### Exercise
Restate the listing that follows word for word, without its pictures.
──────────
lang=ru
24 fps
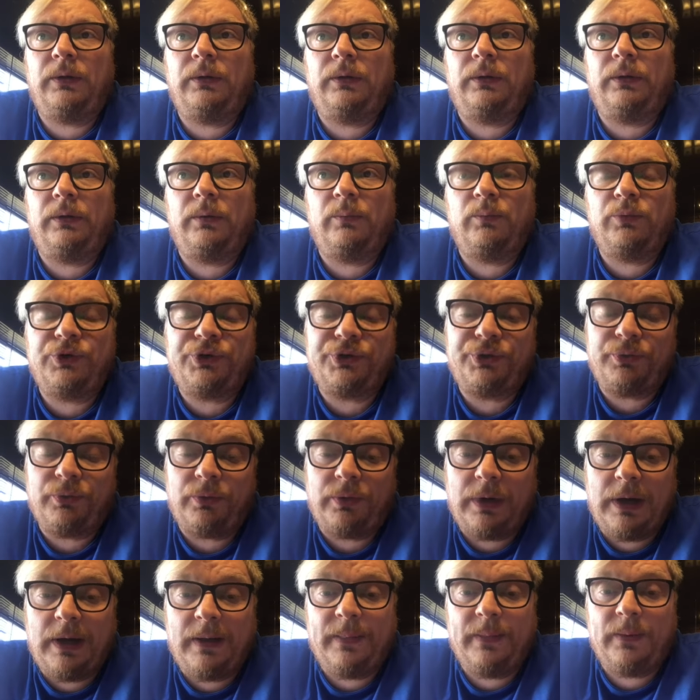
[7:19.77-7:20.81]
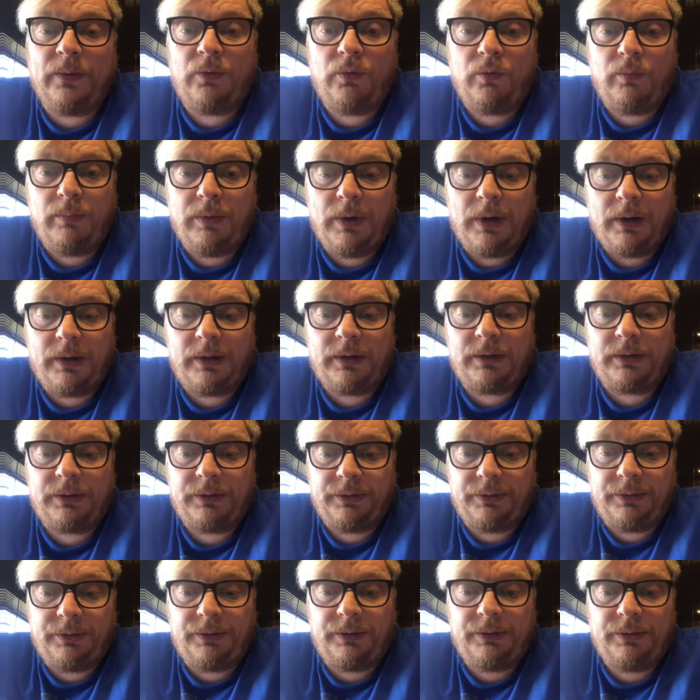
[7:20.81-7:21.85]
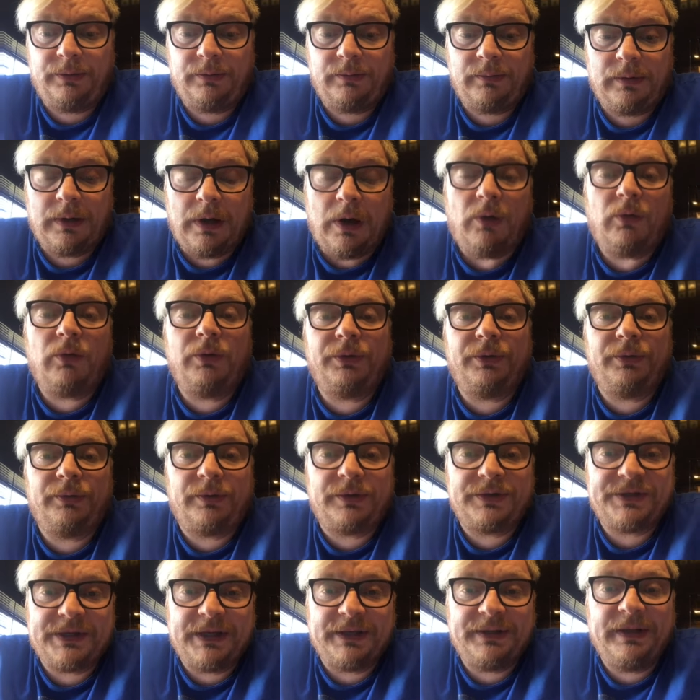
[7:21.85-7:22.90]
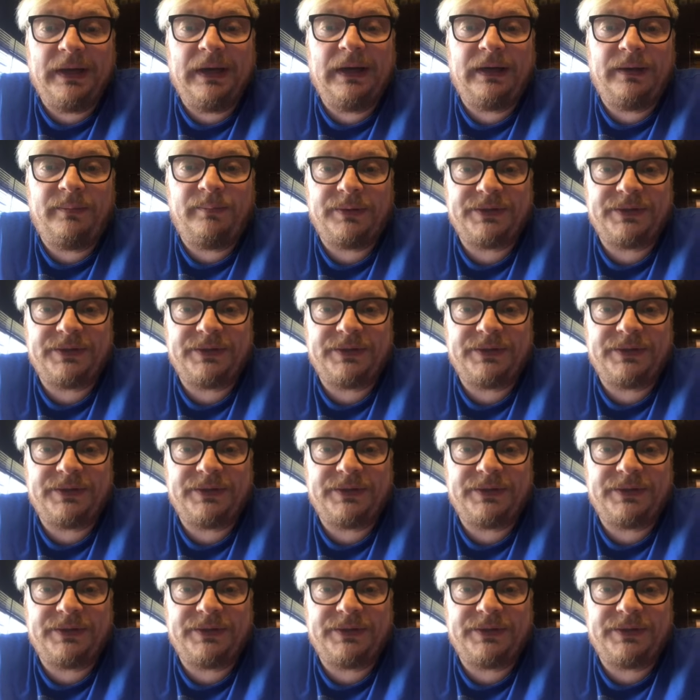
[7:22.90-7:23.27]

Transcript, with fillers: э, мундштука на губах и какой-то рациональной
──────────
### Exercise answer
lang=ru
24 fps
[7:19.77-7:20.81]
[7:20.81-7:21.85]
[7:21.85-7:22.90]
[7:22.90-7:23.27]

Transcript, with fillers: э, мундштука на губах и какой-то рациональной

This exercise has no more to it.